Professor Carolyn Williamson of the University of Cape Town said that the design and development of a vaccination against HIV was going to take a long time. Part of the problem in developing a conventional vaccine is that rate at which the HI virus mutates and recombines.

This is further aggravated by the fact that the HI virus actually becomes part of human sells. “So,” she said we need to find something that will stop the virus from entering human cells.”

But she said that UCT should be able to begin phase one clinical trials on a vaccine for the Sub-Type C strain of HIV, which is most prevalent in southern Africa, by 2004. However she stressed that the length of time that it would take to find a vaccine meant that preventative strategies and treatment were paramount to containing the pandemic.

David Bourne of UCT’s School of Public Health said in his presentation at the conference that the South African government had to reconsider its position on anti-retrovirals drugs or else the disease would run rampant in the coming years.

“By 2010 the life expectancy of a South African will drop from 63 to 40… and five to seven million people will be dying from Aids every year,” he said. “This is the most severe epidemic ever to effect mankind.”

He also said that 92 percent of the world’s Aids orphans would be in sub-Saharan Africa. “By far the most cost-effective way to deal with the impact on Aids orphans would be to keep their parents alive longer,” he said.

Delegates at the conference also focussed on the ethical dilemmas around testing and the disparity between money dedicated to HIV/Aids research in the developing world and the developed world. In order for research to be ethical, it was essential that the communities used in trials should be told exactly what the research was for and should be given free drugs should they become ill during trials.

There was a necessity, a number of speakers and delegates agreed for community values to be taken into account during testing. A new code of practice had to be found to accommodate those communities who see their blood and DNA as inherent parts of themselves.

Most importantly when discoveries were made following trials in the developing world these needed to be filtered back to the communities who had contributed to the trials. Justice Albie Sachs of the Constitutional Court told the conference about how at a Unesco meeting in Paris there had been a loud noise as a person insisted on talking to the lawyers and scientists gathered.

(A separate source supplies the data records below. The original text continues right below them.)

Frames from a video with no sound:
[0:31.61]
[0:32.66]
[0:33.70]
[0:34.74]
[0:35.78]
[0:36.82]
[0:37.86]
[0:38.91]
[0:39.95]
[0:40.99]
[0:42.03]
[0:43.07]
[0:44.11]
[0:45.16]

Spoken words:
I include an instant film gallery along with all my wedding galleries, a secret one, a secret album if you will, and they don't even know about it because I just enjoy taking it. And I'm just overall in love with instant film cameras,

He turned out to be a Native American who wanted to plead for active consultation and buy-in from communities. “We are not just protein waiting to be tested. We have our own system of beliefs and knowledge.”

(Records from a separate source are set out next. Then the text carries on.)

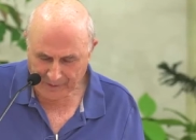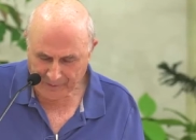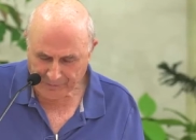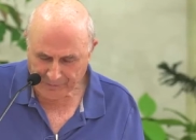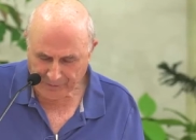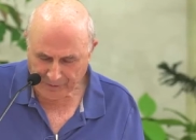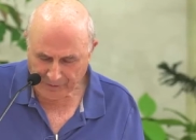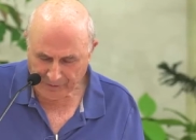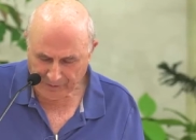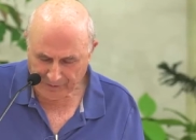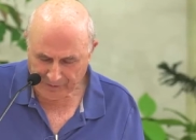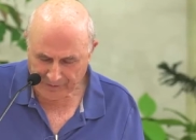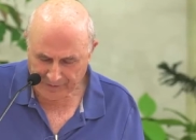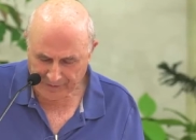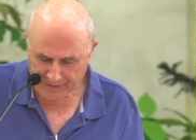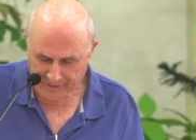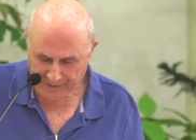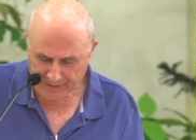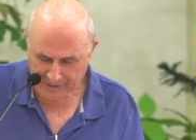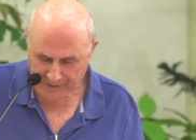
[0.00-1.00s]

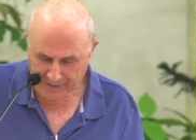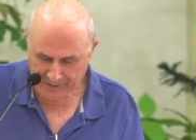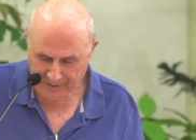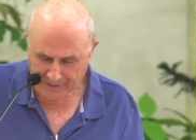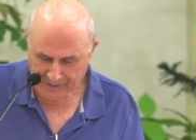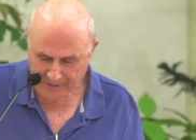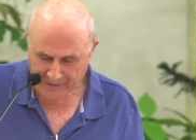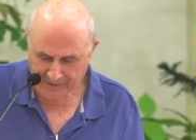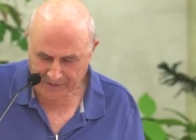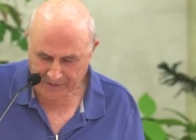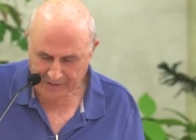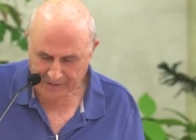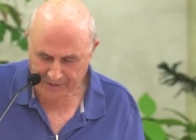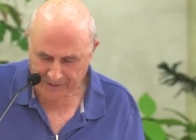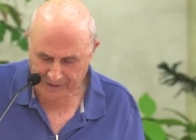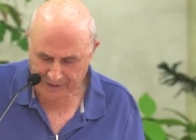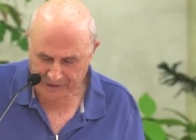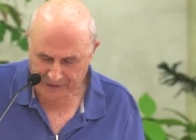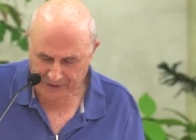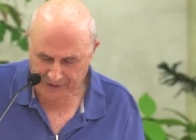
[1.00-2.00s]
focusing on the
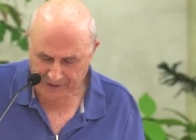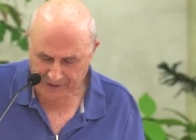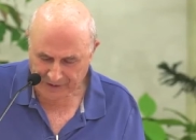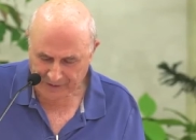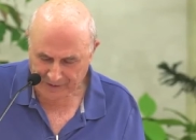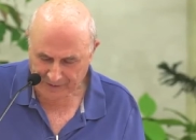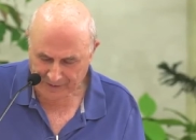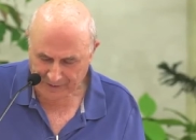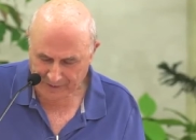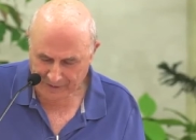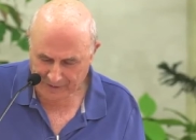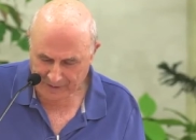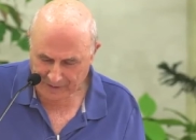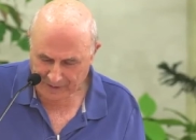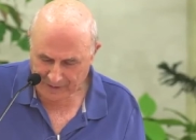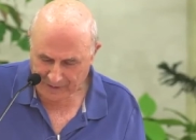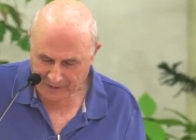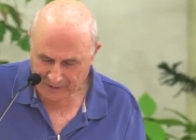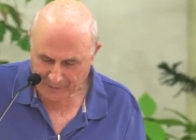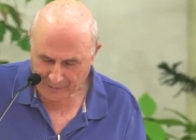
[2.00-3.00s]
teachings
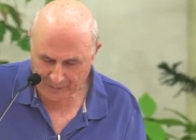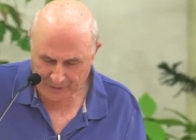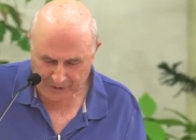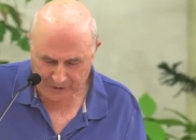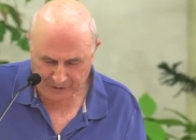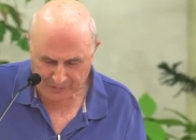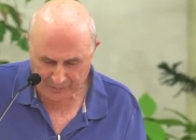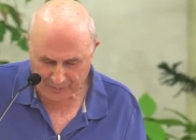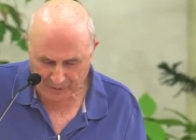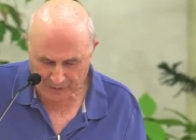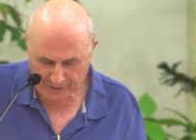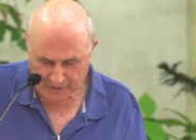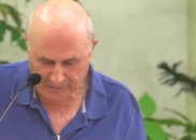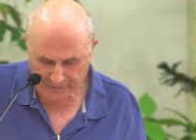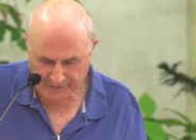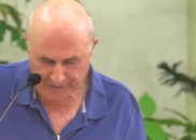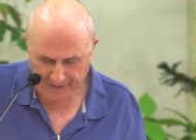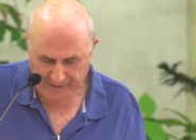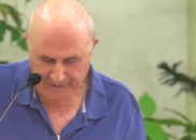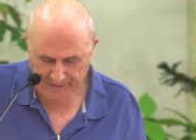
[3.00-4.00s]
which
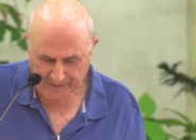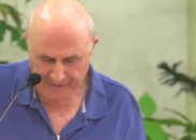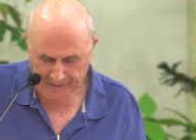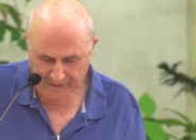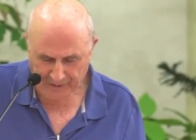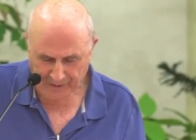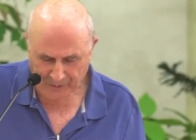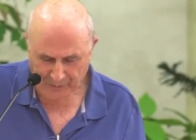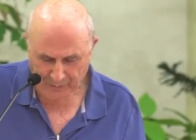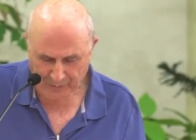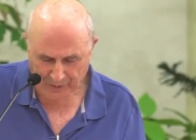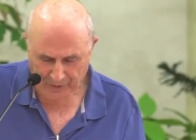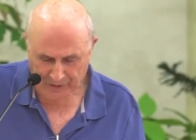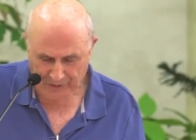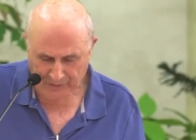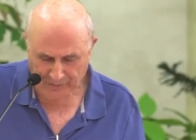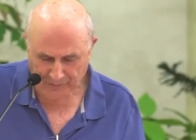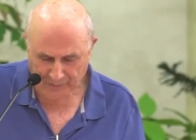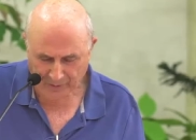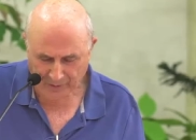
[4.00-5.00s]
motivate
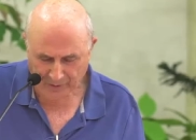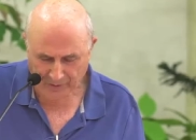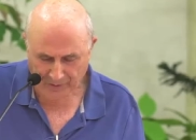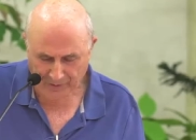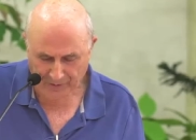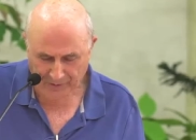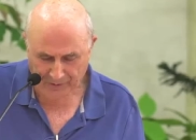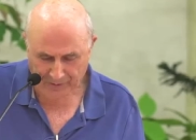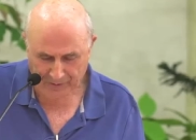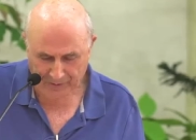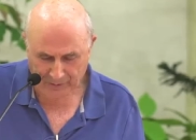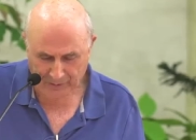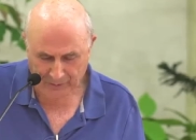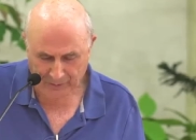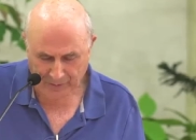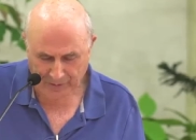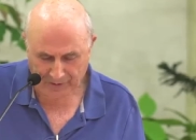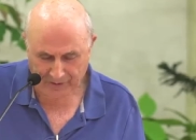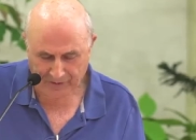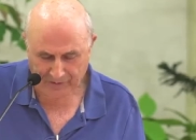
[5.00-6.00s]
towards
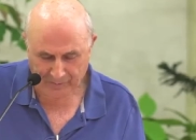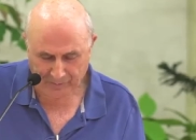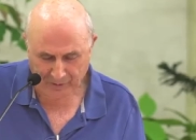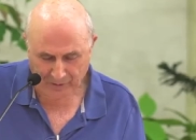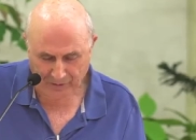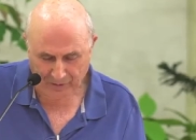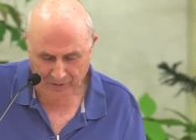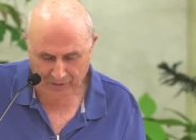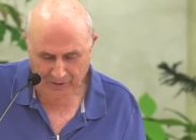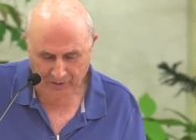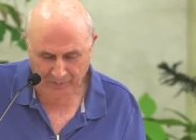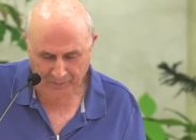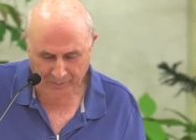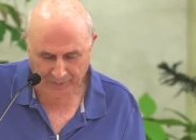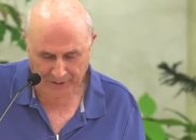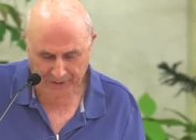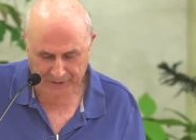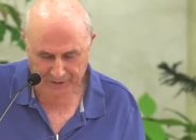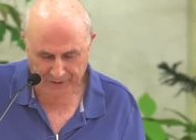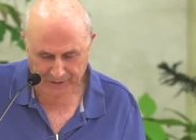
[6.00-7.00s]
more
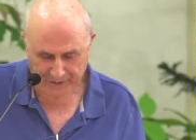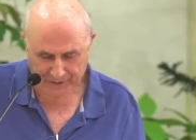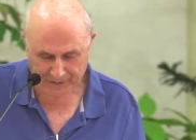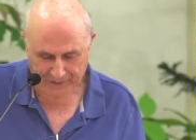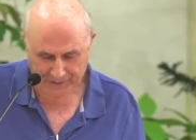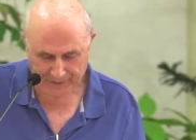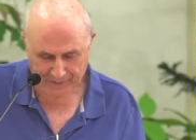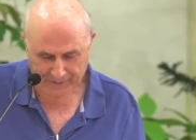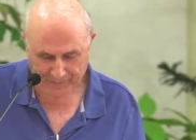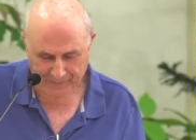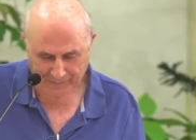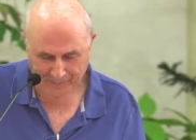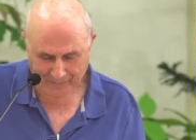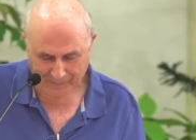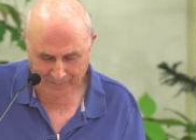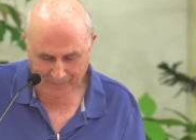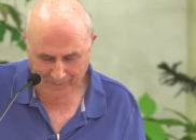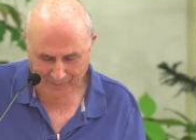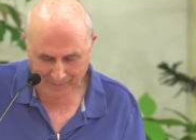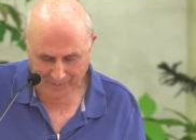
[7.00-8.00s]
compassionate
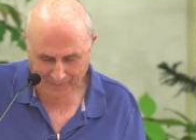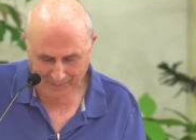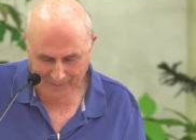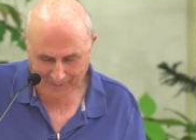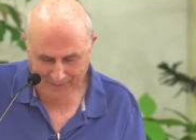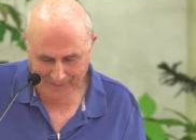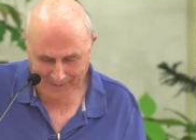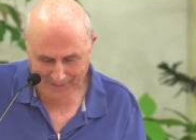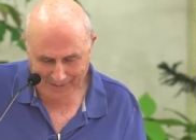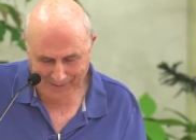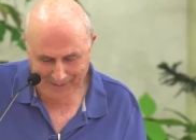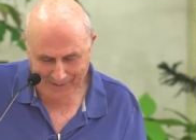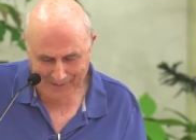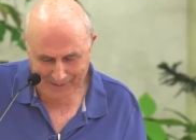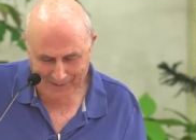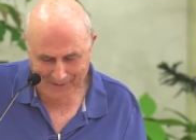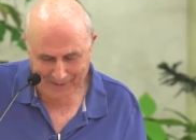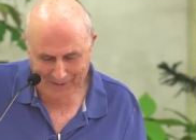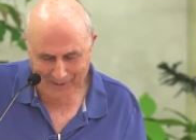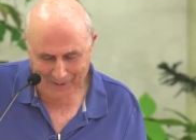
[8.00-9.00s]

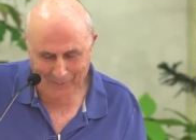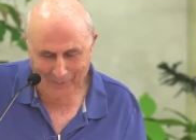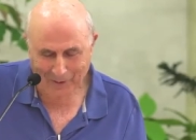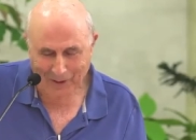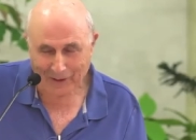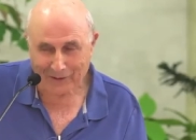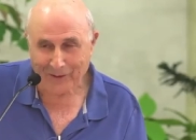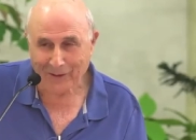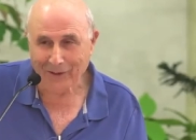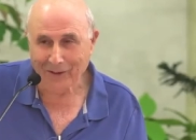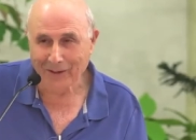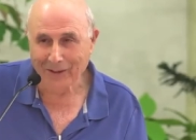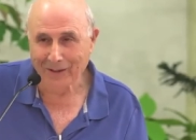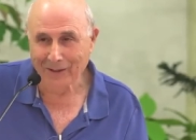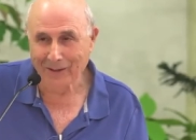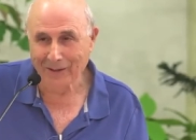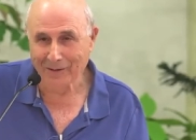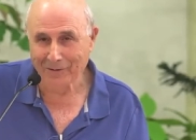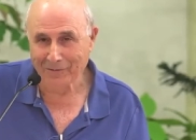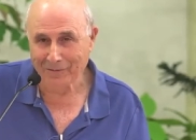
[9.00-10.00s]
and brotherly
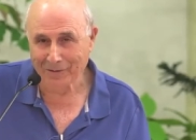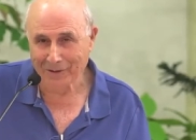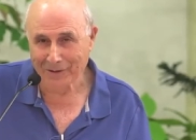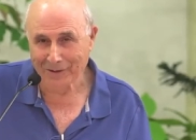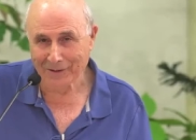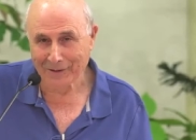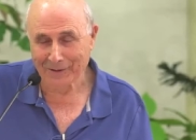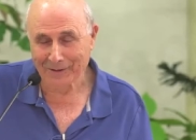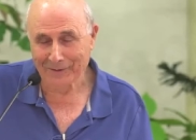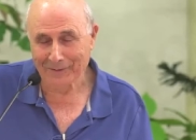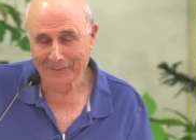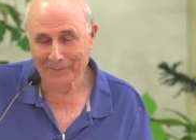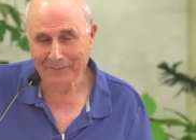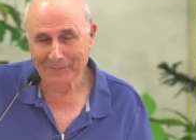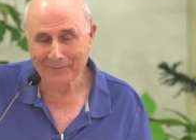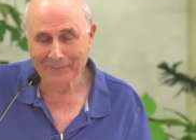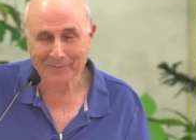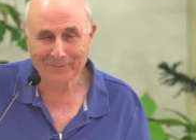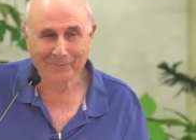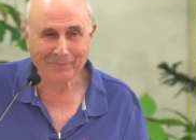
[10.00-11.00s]
living.
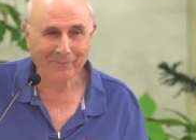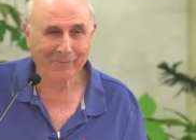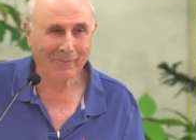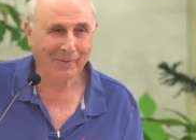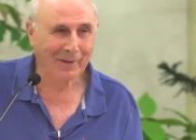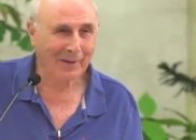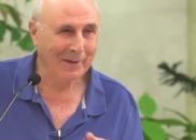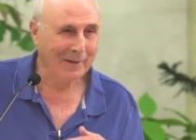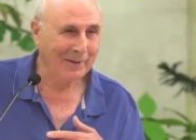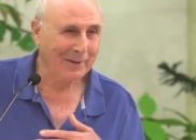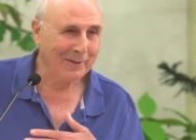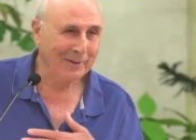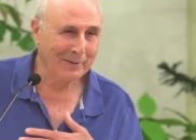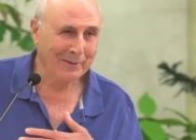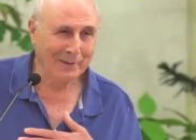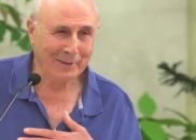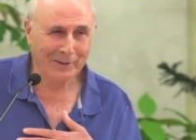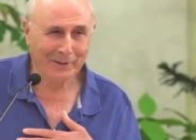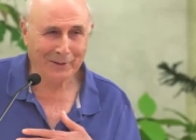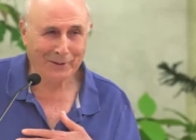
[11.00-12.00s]

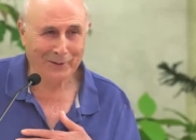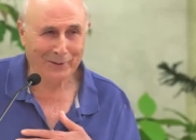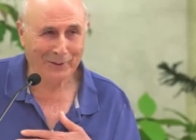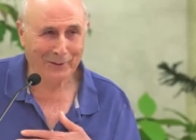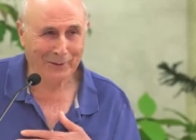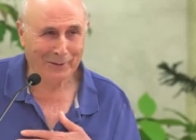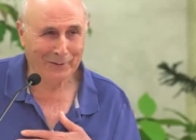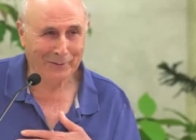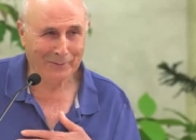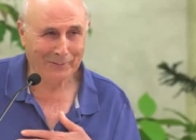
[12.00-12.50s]
Thank you all.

This Sachs said had given him cause to reflect on the essential nature of ethical testing. He said that the biggest moral victory was the announcement that the sequence of the human genome belonged to all people, and should never be the property of one group or business.

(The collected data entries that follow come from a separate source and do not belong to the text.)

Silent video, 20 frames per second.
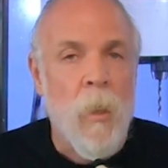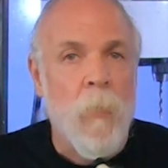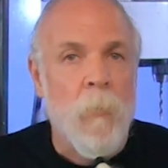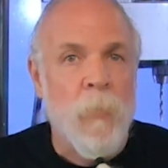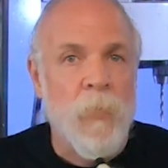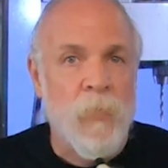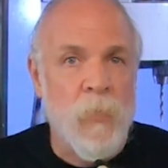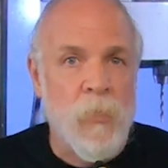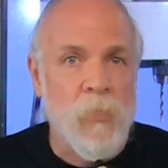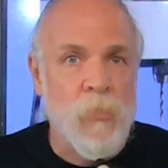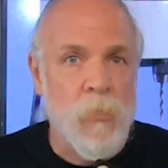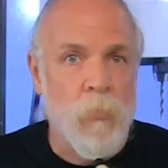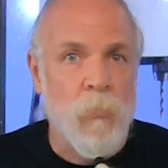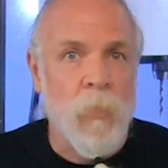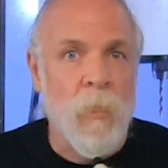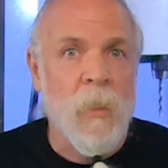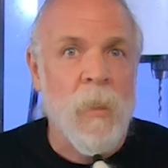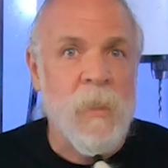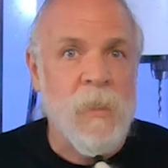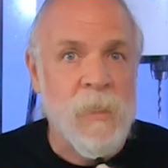But there's a
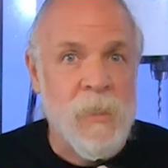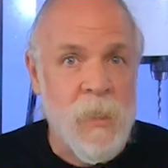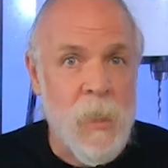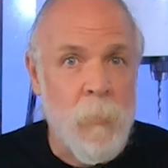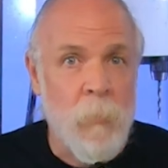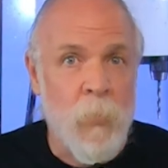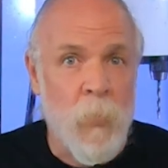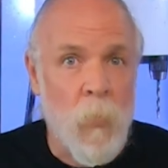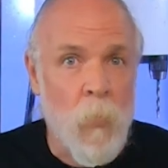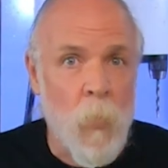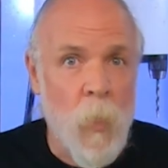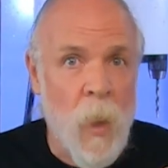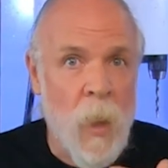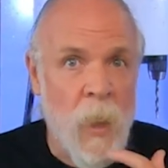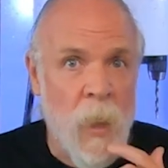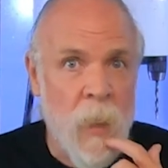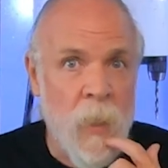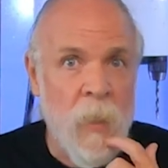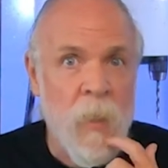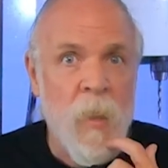really simple
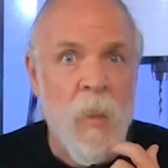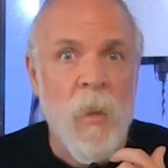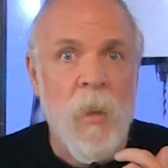way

This was a great victory which allowed developing nations to participate in research without having to pay royalties and to make contributions to the project. Sachs said that Africa had a long history of having people stolen from it by slavery and that it was essential that in using people from Africa for sampling or testing the principles of dignity and dialogue be constantly applied and tested.

At all times the danger of creating a genetic superclass, or a genetic underclass needed to be guarded against. “What we don’t need is a form of genetic apartheid,” said Sachs.